Bastien Bouillon (Paul Marquet) dans « A pied d’œuvre », de Valérie Donzelli. Bastien Bouillon (Paul Marquet) dans « A pied d’œuvre », de Valérie Donzelli.

Franck Courtès, la soixantaine, fut longtemps un photographe de presse réputé avant de se détourner, assez violemment, de cette pratique qu’il estimait désormais galvaudée pour se convertir à la littérature en 2013. Si ce transfert de vocation fait du bien à son âme, il met à rude épreuve son porte-monnaie en dépit du succès d’estime qui entoure ses romans. Il y raconte comment il s’est inscrit sur une application de petits travaux pour devenir homme à tout faire à raison d’une dizaine d’euros par jour.
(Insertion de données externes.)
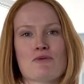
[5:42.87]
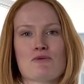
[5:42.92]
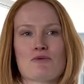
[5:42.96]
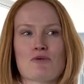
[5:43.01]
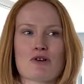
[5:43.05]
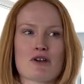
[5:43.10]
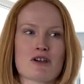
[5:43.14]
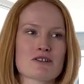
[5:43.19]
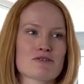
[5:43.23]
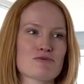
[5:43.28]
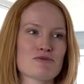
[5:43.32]

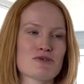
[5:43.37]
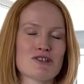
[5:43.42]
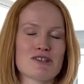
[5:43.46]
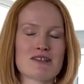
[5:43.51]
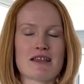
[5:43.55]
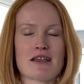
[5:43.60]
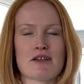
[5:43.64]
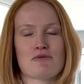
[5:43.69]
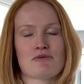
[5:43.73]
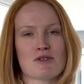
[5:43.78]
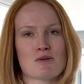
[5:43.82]
worked one
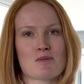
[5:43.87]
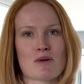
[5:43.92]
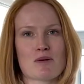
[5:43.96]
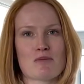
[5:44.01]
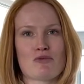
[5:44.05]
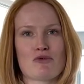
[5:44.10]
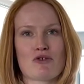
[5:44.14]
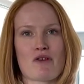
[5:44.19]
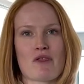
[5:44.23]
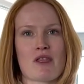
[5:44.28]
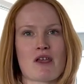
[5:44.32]
day with my
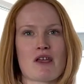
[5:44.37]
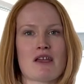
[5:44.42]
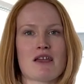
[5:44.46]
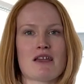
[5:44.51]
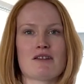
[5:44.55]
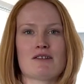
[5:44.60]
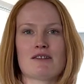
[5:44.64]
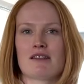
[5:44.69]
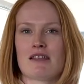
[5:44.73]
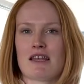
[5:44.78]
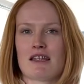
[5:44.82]
brother,
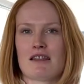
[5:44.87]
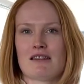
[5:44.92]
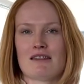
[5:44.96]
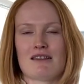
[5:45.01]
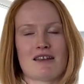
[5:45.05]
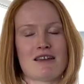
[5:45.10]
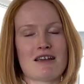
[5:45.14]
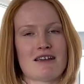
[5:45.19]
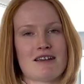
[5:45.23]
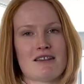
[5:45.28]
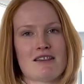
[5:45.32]
and
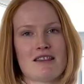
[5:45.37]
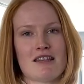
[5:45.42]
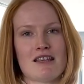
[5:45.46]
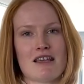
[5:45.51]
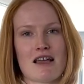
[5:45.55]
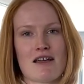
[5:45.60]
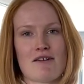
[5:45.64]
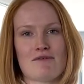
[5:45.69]
then in the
C’est cette expérience de la pauvreté, en même temps sans doute que la chronique désenchantée d’une société où tout se vend à l’encan, qu’il relate dans son roman A Pied d’œuvre (Gallimard, 2023).
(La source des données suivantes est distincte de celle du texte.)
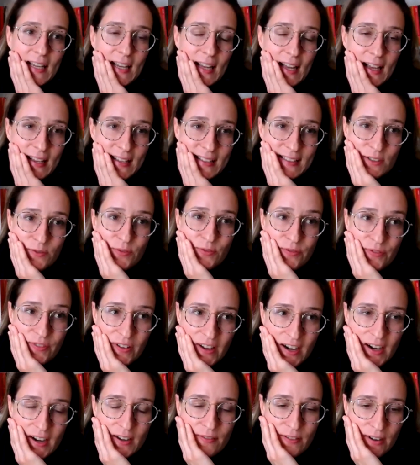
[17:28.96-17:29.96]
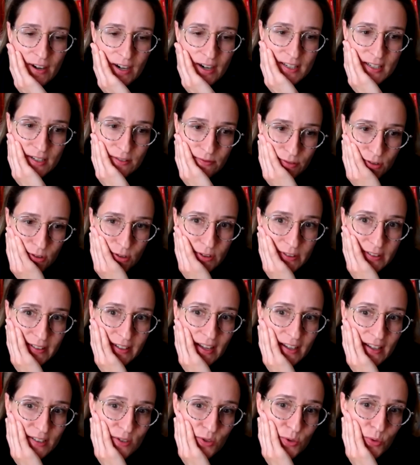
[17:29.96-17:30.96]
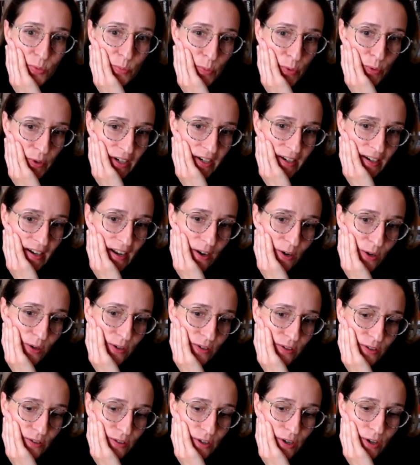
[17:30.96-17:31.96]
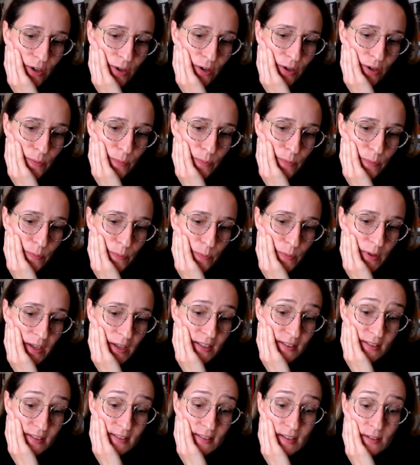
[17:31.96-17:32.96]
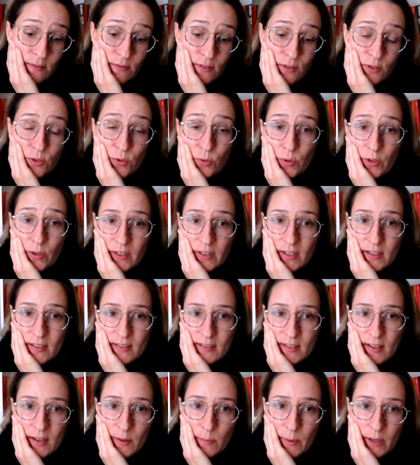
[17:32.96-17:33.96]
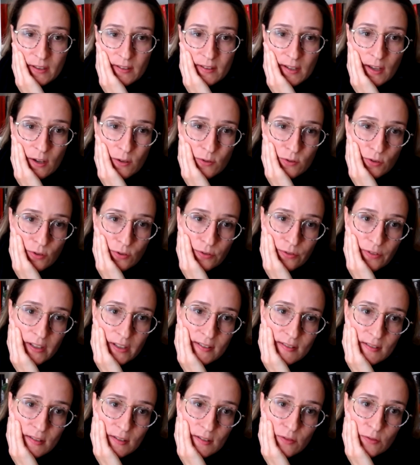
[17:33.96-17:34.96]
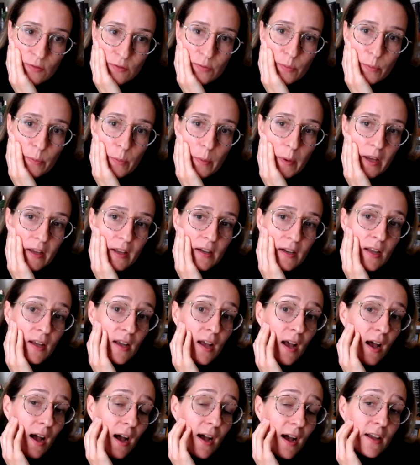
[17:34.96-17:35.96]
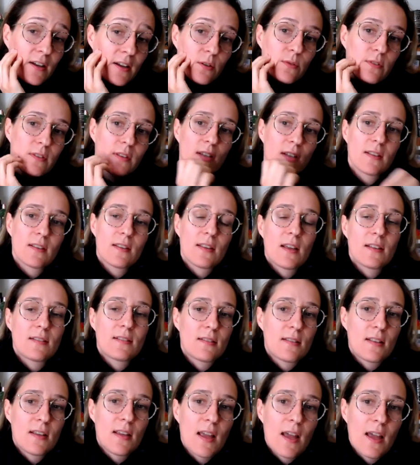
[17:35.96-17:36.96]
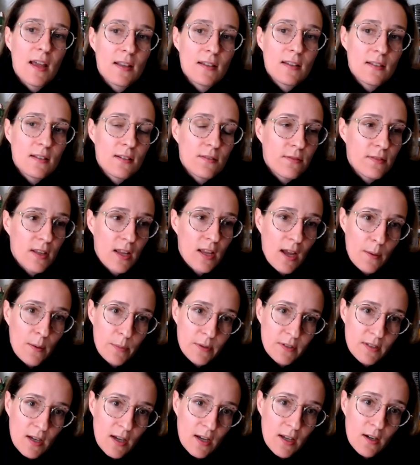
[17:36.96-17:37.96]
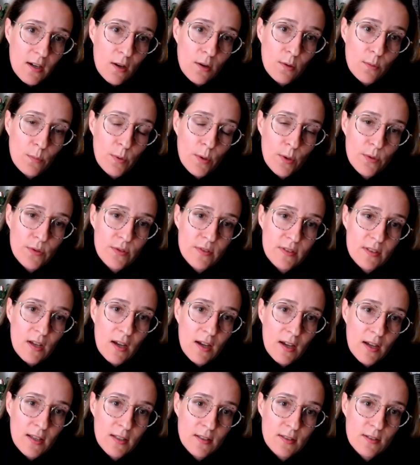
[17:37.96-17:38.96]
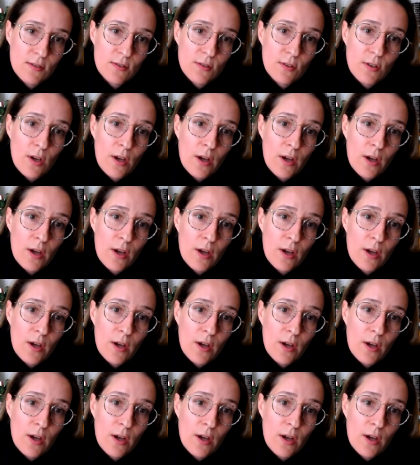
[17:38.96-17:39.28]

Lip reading: it's very, very difficult, because as you pointed out, it's even too early to say about the counteroffensive, but I don't think that's the end of the appetite on both sides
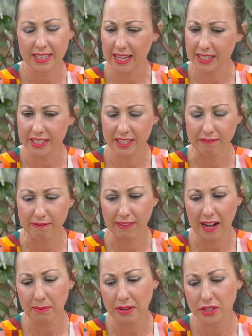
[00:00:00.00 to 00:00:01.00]

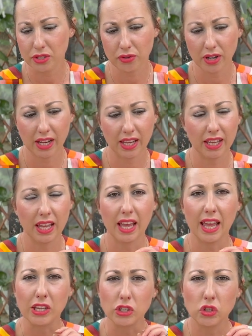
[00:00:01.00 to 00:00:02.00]
anti-inflammatory.
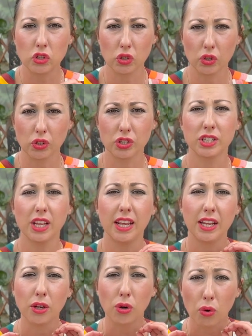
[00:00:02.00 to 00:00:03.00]
It's just an
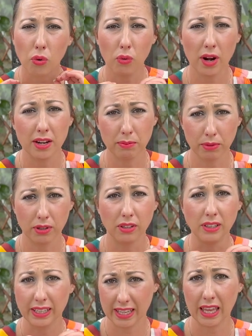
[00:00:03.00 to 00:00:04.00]

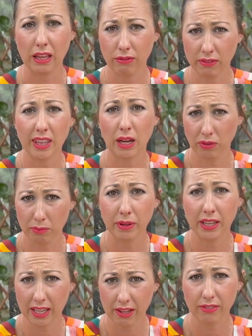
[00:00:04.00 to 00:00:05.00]
incredible gift that we've
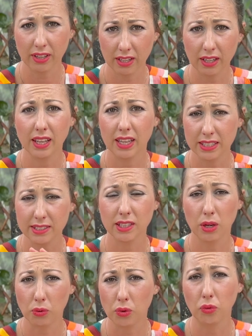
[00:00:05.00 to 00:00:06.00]
been given, is
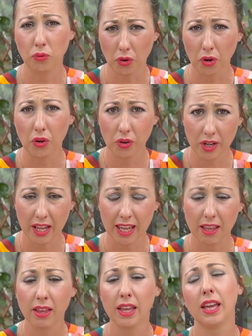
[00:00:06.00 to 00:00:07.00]
local raw
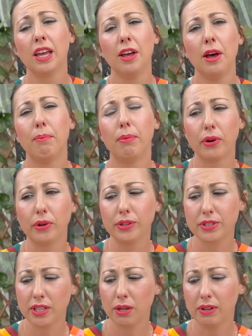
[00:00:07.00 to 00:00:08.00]
honey. But
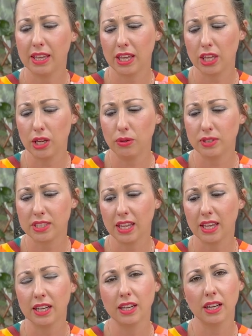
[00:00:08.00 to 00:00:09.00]
also
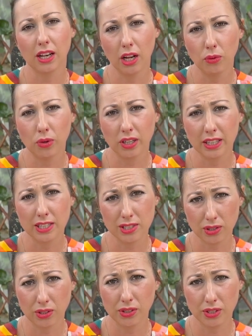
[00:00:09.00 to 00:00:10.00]
using locally
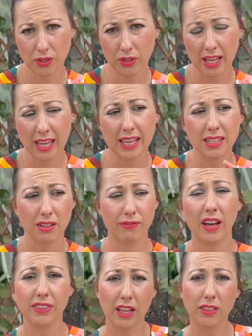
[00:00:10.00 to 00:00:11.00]
sourced honey is the
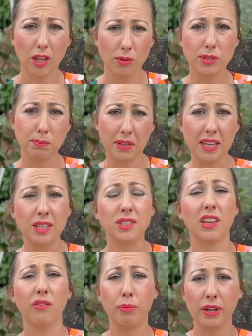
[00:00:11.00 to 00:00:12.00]
fact that those bees
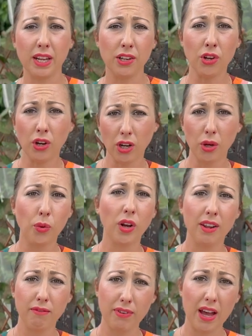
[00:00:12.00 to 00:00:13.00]
have been in your local
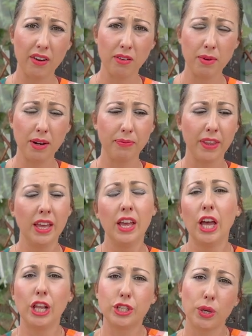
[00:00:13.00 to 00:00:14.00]
environment,
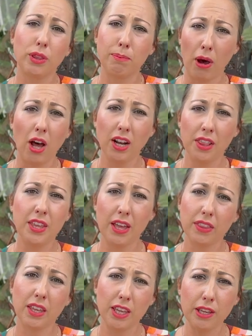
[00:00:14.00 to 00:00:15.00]
and so the pollen that
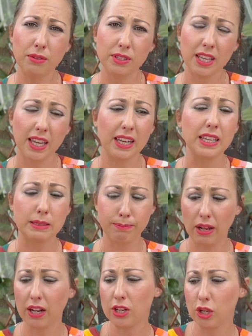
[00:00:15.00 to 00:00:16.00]
they're using is
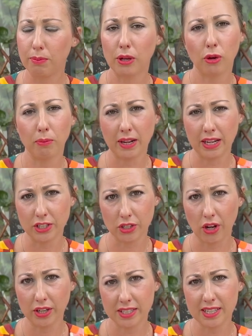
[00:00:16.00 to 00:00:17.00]
pollen you'll be coming into
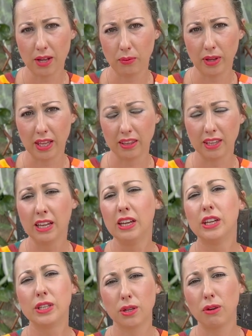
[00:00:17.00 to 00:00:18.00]
contact with.
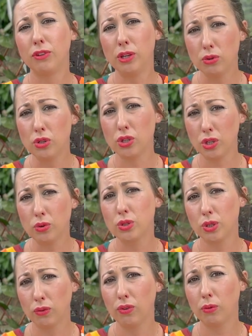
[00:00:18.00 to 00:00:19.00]
So if you do
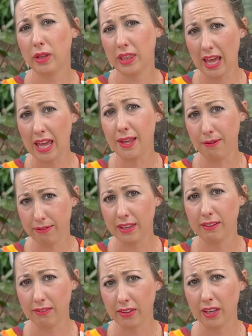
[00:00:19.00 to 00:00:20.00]
suffer with hay
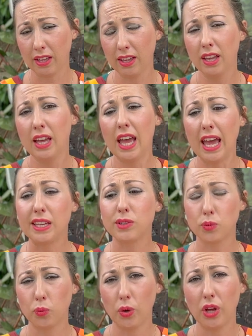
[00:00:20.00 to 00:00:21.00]
fever,
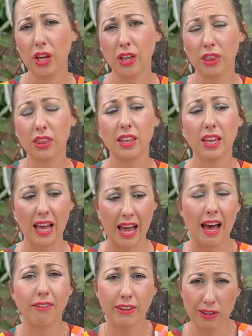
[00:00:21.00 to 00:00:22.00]
it's worth
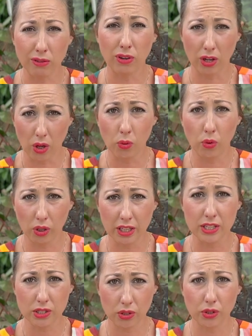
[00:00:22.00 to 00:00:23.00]
having locally
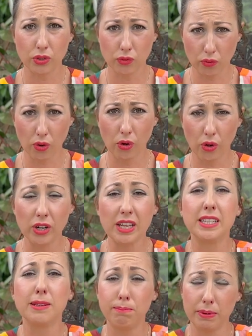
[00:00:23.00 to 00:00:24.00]
sourced raw honey
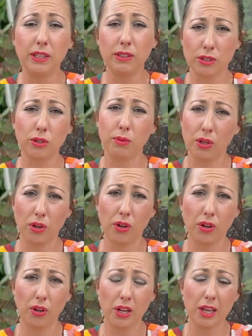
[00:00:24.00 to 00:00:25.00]
to build up
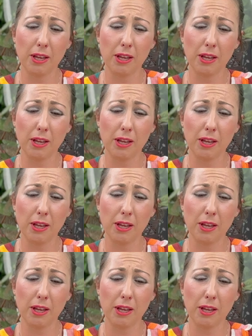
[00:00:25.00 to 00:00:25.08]
your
Valérie Donzelli – autrice d’une œuvre pendulaire prise entre la fantaisie légère (La Reine des pommes, 2010) et le tragique poisseux (L’Amour et les Forêts, 2023) – l’adapte aujourd’hui au cinéma dans son septième long métrage de fiction. Pour ce récit qui tient de l’épure – il s’agit tout de même, au bout du compte, de l’histoire d’un homme qui se bat avec lui-même –, on imagine bien que le choix de l’acteur principal fut délicat. Bastien Bouillon – enfant de la balle et acteur protéiforme entre cinéma d’auteur hardcore et gros succès publics – décroche ici le pompon, pour une quatrième prestation sous la direction de la réalisatrice.